Sunday, December 31, 2023

 

2023 THE GOOD AND THE BAD

I wanted to end the year with a post of reflection and hope.

2023 certainly had it’s ups and downs. We lost some very special people. A beloved neighbor who was like family, the last uncle left on my dad’s side and an angel named Ava who was a shining star and miracle in our family. And over the span of two months we also lost both our fur babies.

The roller coaster that is life also had some ups this year too. I started a new job that I really really like, we were able to take a nice summer vacation, we bought plane tickets to go visit family for  summer 2024, and I was able to space out my infusions more and more and am currently at six week intervals. That is great considering I was going every three weeks for well over a year.

There still is no word from the CICP on my case. I called recently just to make sure they showed they had all the documents they needed and was told they did. I envision my file sitting in some box with a lot of other files, collecting dust, just waiting for someone to get to them. In the meantime I am one payment away from getting Rush off my back.


Christmas brought family together and then sickness. It’s a good thing we are all on break because my daughter and husband would’ve missed a lot of school. I am not sure how I avoided catching anything.

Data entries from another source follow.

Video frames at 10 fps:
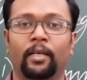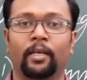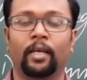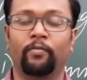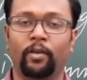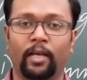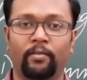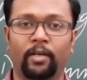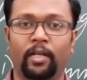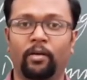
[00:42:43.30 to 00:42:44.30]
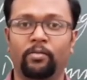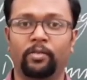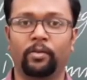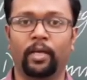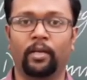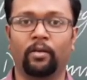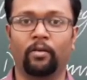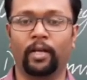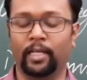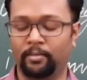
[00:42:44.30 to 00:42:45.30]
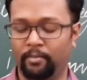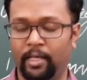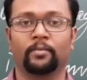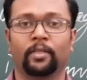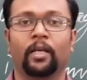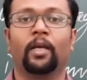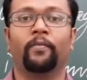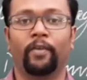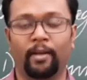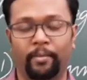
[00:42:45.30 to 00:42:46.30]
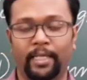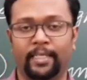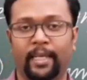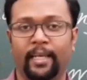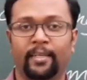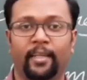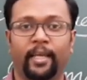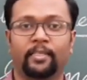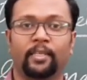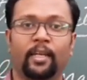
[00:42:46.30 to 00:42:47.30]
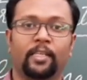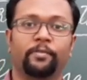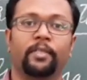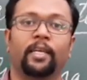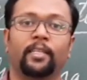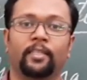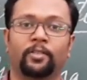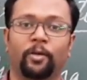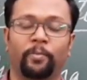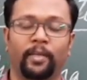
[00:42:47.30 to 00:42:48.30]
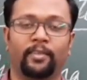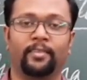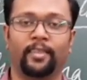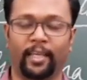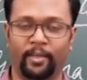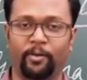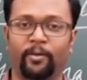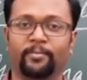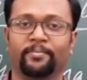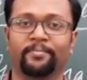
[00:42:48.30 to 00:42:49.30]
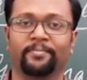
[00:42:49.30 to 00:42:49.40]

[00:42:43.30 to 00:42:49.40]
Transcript: If you have any doubts, you can contact me. We will meet again in the next class with another topic. Thank you all.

My immune system is supposed to be fragile and not up to par, yet I am the only one not sick, despite being the caregiver. This to me is another sign that perhaps this disease I was diagnosed with might be in remission, or at least controlled completely by the meds I take. Perhaps infusions will be out of my life for good someday. That would be fantastic, yet just today I read a post in the CIDP Facebook group I am part of talking about being in remission for five years only to have it come back with vengeance. Scary stuff.

It was my first winter break with the family, since I now work in the school system as well, and I discovered something about my self. We did some stuff, went to Chicago for a night, did some day trips here and there, but there were a couple days none of us even left the house. Those stay in your pajamas, no make up kind of days. Despite not going out in public and being around no one but my family, I still carefully arranged and hair sprayed my hair to cover all my sparse spots. So apparently I don’t mind being splotchy, pale and eyebrow less, but I draw the line at bare scalp. Vanity is a funny thing. I recently started seeing a massage therapist and she told me about a shampoo she heard about in Mexico that helped someone she knew with hair loss, with almost miraculous results. Hair loss is caused by a myriad of reasons and finding help for those reasons requires different approaches. Male pattern baldness has a different cause than loss caused by an autoimmune disease. So you really need to research and determine if something will even have a chance of being effective. The shampoo she talked about has chili peppers and rosemary in it. It comes in a giant bottle and is under $10. I am doubtful but I got some from Amazon. My hair loss has pretty much stopped from what I can tell, I haven’t noticed a lot of shedding in months. So trying something new that had fairly natural ingredients seemed safe enough. It is kind of green and gloopy and I smell like a pepper after my shower. I’ve been using it a couple weeks now. I’ll have to give an update in a few more weeks.

No big plans for New Years Eve. Lots of snacky foods and trying to entertain ourselves till midnight. It is my daughter’s favorite night of the year, she hates bedtime every night and is a real night owl.  I, on the other hand, will struggle to make it to 12 and will head straight to bed right after.

I wish everyone a Happy New Year. May this year be full of more good news than bad, (which may require no longer watching the news) and the ability to find peace, give kindness and learn empathy. Thank you all for taking the time to read my musings.